The problem:
Transcribe the records word for word. Leave every picture out.

Records supplied:
__________

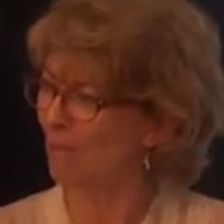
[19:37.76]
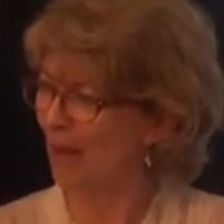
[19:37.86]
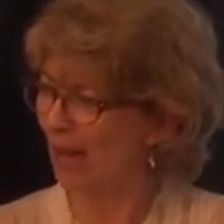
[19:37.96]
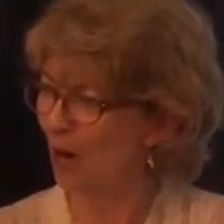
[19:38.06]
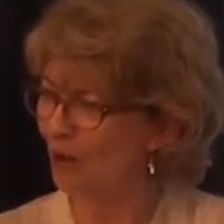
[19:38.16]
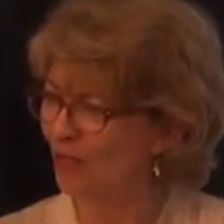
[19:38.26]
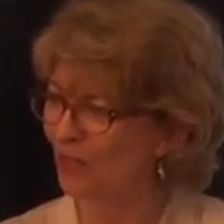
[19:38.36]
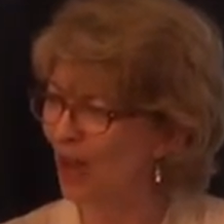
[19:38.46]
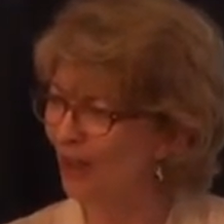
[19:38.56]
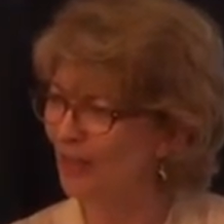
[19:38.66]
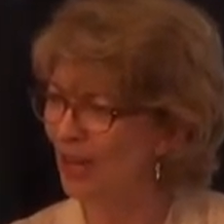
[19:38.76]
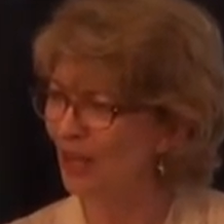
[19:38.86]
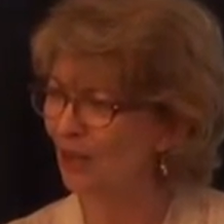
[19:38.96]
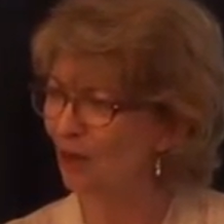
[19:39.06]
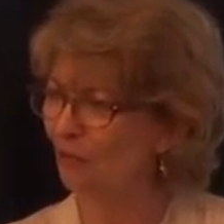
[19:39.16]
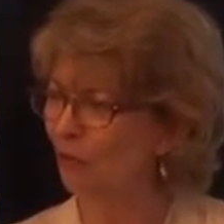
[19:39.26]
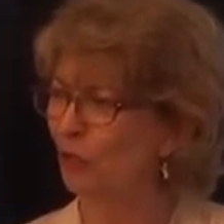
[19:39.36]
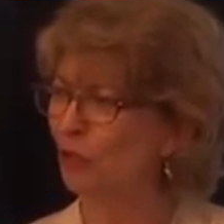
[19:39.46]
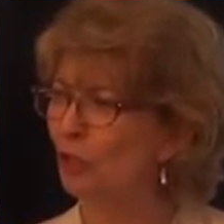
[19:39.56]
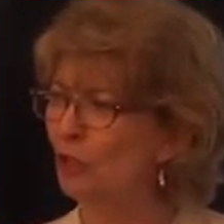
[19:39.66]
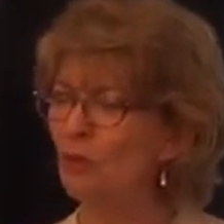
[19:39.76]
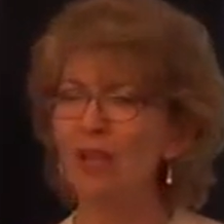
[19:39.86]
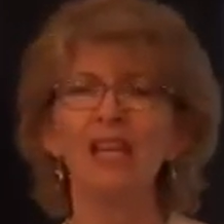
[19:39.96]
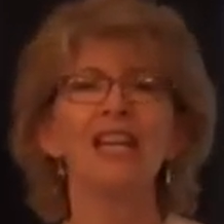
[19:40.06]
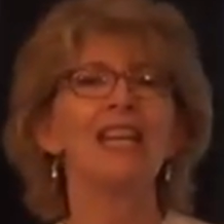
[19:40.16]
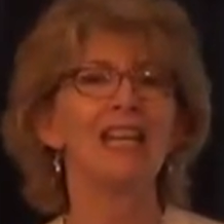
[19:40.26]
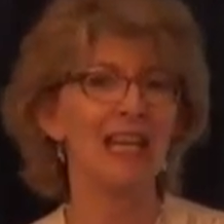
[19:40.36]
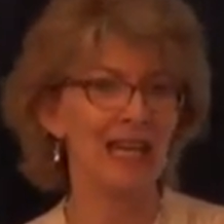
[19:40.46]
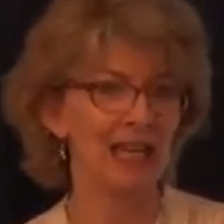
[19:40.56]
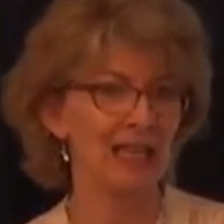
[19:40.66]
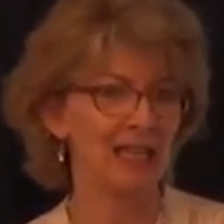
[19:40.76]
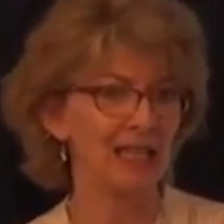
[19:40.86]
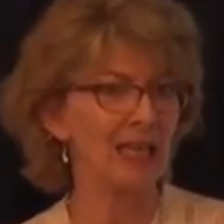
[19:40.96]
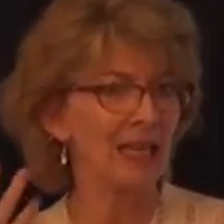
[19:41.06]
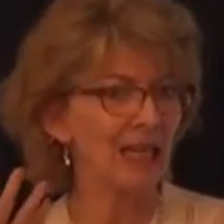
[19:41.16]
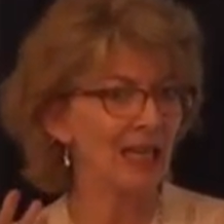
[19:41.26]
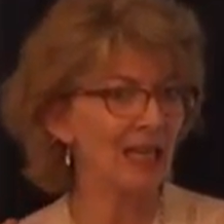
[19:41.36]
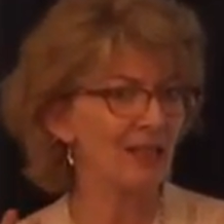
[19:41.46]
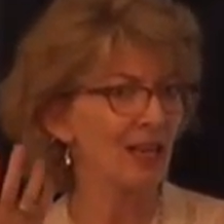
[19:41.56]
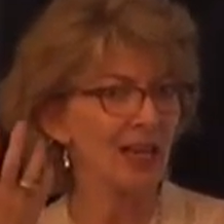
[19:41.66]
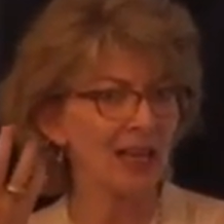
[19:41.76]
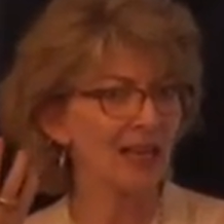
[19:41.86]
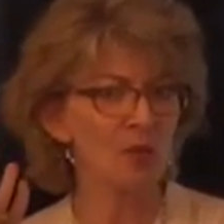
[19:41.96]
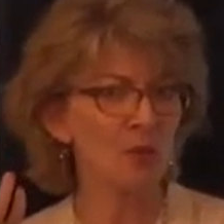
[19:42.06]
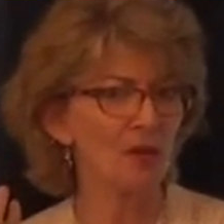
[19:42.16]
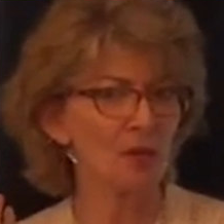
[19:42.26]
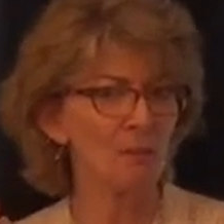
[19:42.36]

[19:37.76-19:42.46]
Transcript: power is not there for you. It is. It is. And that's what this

__________

Exercise solution:
[19:37.76]
[19:37.86]
[19:37.96]
[19:38.06]
[19:38.16]
[19:38.26]
[19:38.36]
[19:38.46]
[19:38.56]
[19:38.66]
[19:38.76]
[19:38.86]
[19:38.96]
[19:39.06]
[19:39.16]
[19:39.26]
[19:39.36]
[19:39.46]
[19:39.56]
[19:39.66]
[19:39.76]
[19:39.86]
[19:39.96]
[19:40.06]
[19:40.16]
[19:40.26]
[19:40.36]
[19:40.46]
[19:40.56]
[19:40.66]
[19:40.76]
[19:40.86]
[19:40.96]
[19:41.06]
[19:41.16]
[19:41.26]
[19:41.36]
[19:41.46]
[19:41.56]
[19:41.66]
[19:41.76]
[19:41.86]
[19:41.96]
[19:42.06]
[19:42.16]
[19:42.26]
[19:42.36]

[19:37.76-19:42.46]
Transcript: power is not there for you. It is. It is. And that's what this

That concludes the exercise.